#### WORK ITEM
Repeat verbatim each line from the line with "[0:02.00-0:03.00]" to the end of the entries. Pictures do not belong in the copy.

#### PROVIDED INFORMATION
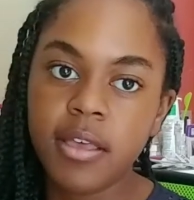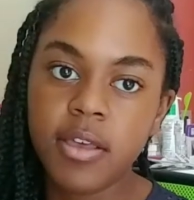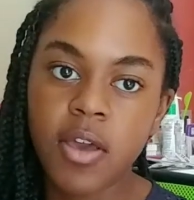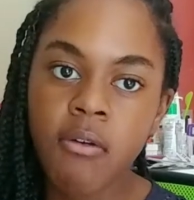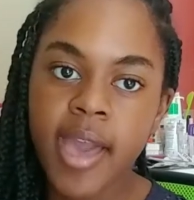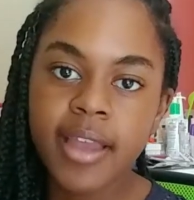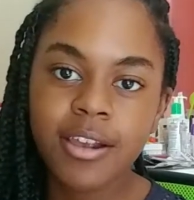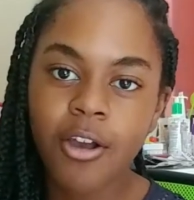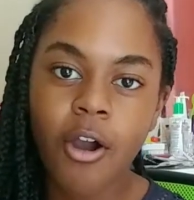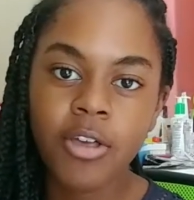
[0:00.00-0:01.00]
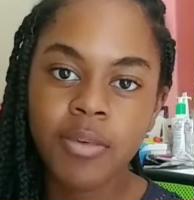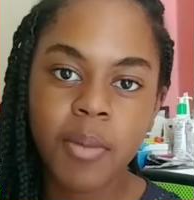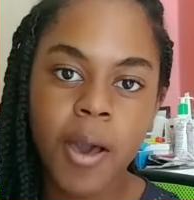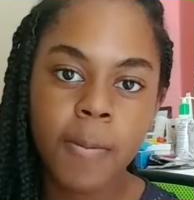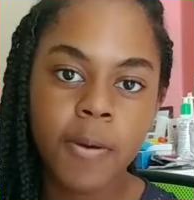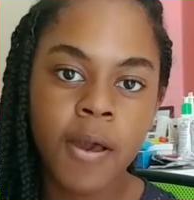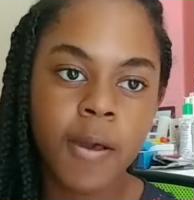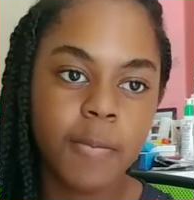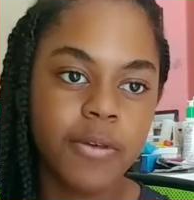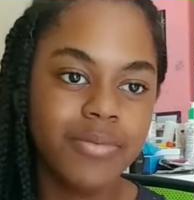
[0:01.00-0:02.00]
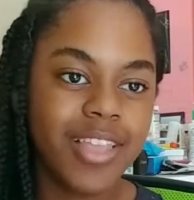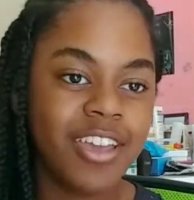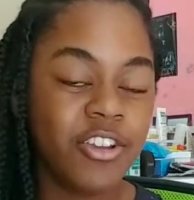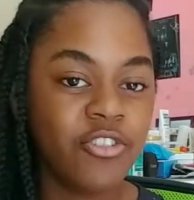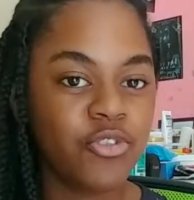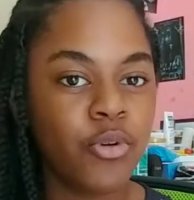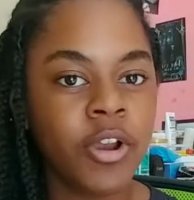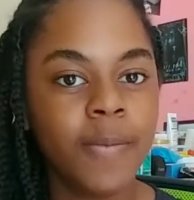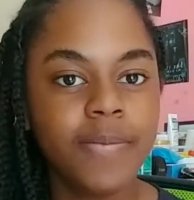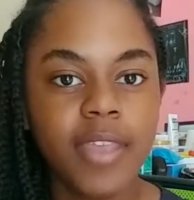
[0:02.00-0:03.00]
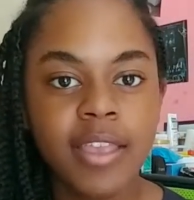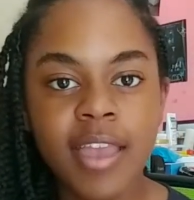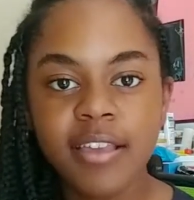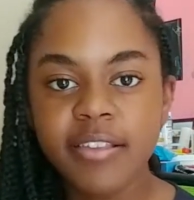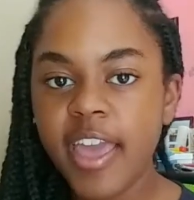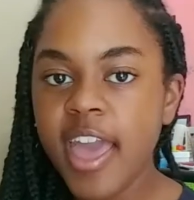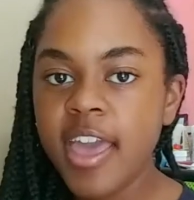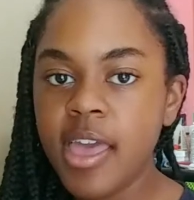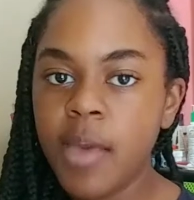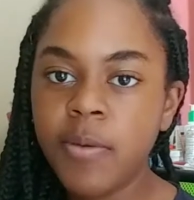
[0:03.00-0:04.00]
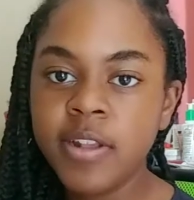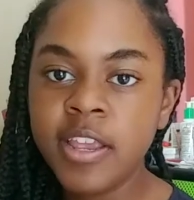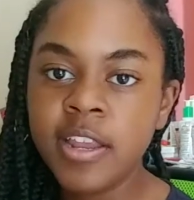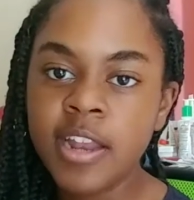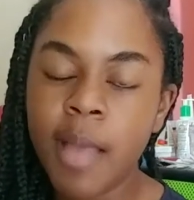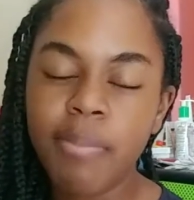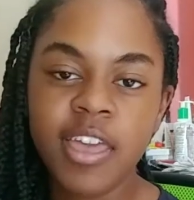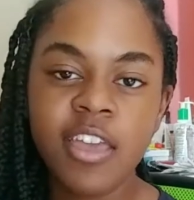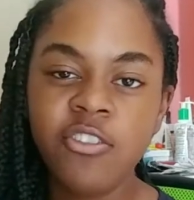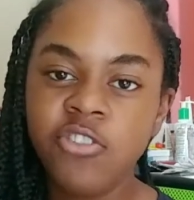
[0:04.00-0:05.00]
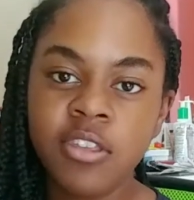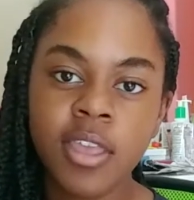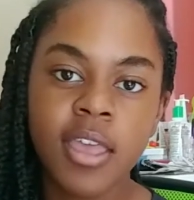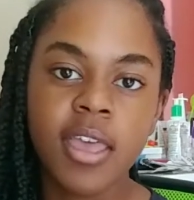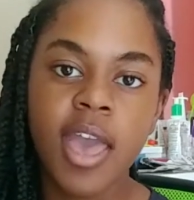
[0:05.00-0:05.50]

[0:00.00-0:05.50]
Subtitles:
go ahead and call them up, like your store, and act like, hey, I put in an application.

#### FINISHED EXERCISE
[0:02.00-0:03.00]
[0:03.00-0:04.00]
[0:04.00-0:05.00]
[0:05.00-0:05.50]

[0:00.00-0:05.50]
Subtitles:
go ahead and call them up, like your store, and act like, hey, I put in an application.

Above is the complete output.